Our study had several strengths. Suspected depression, as picked up by the screening questionnaire, was confirmed by a DSM-IV based diagnostic interview. Additionally, we included patients with a wide range of depression severity, so that our sample reflects the natural heterogeneity of patients with depressive symptoms in primary care. A further strength of our approach is that nurses were used to administer the intervention. Since nurses are already involved in disease-management programmes and as such see patients on a regular basis, they seem obvious candidates for the task of administering psychological interventions. We have shown that nurses without any specific psychiatric background can be trained to administer an MPI that successfully reduces depression and anxiety and improves quality of life. An extensive process evaluation showed that nurses had adhered closely to the protocol and that they were highly enthusiastic about the intervention. As for patients, the evaluation revealed that they were also highly satisfied with the intervention and would recommend it to other persons with a chronic illness (Citation27). Chronic disease management strategies are creating a growing burden on patients, which may lead to poor adherence, wasted resources and poorer outcomes (Citation39). The outcomes of the process evaluation however, indicate that the MPI is very much appreciated by patients and was even recommended to be offered to all patients with chronic diseases. MPI therefore seems to be very suitable for incorporation within disease management programmes, which appears a logical next step. By taking on the task of depression management within these programmes, nurses may thus complement the GP's regular work. An economic evaluation of the intervention in the original study population (diabetes and COPD) showed a 63% probability that the MPI is less costly and more effective than usual care, and it appeared that the intervention is no more costly than care as usual (Citation40).

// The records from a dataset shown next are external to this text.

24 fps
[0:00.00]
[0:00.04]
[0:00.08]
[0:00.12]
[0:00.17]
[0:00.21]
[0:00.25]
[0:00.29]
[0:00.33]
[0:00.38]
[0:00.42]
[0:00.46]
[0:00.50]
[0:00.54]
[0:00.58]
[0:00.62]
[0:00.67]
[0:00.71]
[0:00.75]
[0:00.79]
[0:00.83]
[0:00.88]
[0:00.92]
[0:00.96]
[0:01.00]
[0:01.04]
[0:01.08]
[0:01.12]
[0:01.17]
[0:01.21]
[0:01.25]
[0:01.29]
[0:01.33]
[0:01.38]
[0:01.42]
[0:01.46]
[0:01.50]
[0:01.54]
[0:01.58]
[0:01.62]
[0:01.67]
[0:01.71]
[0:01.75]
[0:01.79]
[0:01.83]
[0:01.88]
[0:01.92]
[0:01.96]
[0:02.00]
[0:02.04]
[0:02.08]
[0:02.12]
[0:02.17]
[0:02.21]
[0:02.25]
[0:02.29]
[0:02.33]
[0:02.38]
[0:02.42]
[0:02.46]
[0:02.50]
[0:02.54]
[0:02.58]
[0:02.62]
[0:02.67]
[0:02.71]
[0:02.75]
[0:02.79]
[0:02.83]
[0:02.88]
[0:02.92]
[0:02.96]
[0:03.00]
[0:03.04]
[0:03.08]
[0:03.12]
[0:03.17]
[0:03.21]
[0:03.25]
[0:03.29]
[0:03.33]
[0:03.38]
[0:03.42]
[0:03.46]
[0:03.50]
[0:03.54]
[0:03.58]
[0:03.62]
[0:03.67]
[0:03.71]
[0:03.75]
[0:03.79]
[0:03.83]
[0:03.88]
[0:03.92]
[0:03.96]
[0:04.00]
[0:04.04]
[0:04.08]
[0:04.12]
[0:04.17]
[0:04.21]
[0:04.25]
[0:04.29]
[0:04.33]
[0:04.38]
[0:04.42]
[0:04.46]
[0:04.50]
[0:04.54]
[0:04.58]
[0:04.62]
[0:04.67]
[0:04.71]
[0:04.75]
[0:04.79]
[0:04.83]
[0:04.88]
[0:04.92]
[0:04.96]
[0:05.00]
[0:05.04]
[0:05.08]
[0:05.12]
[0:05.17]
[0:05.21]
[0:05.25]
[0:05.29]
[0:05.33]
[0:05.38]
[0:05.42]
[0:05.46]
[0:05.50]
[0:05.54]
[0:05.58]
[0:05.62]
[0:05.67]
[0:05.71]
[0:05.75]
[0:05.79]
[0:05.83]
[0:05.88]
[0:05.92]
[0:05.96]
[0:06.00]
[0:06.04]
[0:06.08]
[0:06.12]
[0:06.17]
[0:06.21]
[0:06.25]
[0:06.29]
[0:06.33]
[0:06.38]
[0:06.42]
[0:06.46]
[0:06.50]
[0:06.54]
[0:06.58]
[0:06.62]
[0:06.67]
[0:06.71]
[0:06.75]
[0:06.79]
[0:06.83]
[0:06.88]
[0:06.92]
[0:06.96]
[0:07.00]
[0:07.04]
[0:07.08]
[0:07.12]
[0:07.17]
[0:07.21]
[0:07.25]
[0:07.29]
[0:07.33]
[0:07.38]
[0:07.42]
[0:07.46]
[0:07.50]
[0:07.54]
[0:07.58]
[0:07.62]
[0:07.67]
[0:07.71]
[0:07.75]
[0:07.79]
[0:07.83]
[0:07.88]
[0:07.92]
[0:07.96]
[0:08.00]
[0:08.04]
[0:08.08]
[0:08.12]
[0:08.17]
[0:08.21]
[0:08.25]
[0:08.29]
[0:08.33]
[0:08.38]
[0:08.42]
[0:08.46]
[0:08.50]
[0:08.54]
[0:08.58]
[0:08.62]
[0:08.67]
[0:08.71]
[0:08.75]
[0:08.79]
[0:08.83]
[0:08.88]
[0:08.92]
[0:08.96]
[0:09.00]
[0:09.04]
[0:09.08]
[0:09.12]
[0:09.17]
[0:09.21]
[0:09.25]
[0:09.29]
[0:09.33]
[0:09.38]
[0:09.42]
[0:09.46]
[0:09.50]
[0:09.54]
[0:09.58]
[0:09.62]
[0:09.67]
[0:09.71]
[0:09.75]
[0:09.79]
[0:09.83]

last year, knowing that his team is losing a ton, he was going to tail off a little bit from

In a time when aging of the population is likely to increase the prevalence and burden of COPD, maintaining the highest possible quality of life and slowing down further deterioration of the COPD patient's health status will remain the key goals of COPD treatment. Our nurse-administered minimal psychological intervention was effective in reducing anxiety and depressive symptoms and improving disease-specific quality of life. We therefore feel that adding MPI to existing disease-management programmes is likely to improve the care for elderly COPD patients.

Declaration of interest

The authors report no conflicts of interest. The authors alone are responsible for the content and writing of the paper.

ACKNOWLEDGMENT

We want to thank our nurses, Kitty Daemen, Henny Geelen, Francine Hendriks and Mieke Witte for administering the intervention with great dedication and enthusiasm, as well as Wendy Engering for her contribution to patient recruitment and Dorien Mintjes for her contribution to data entry, and MEMIC (Centre for Data and Information Management) for providing us with a data management system.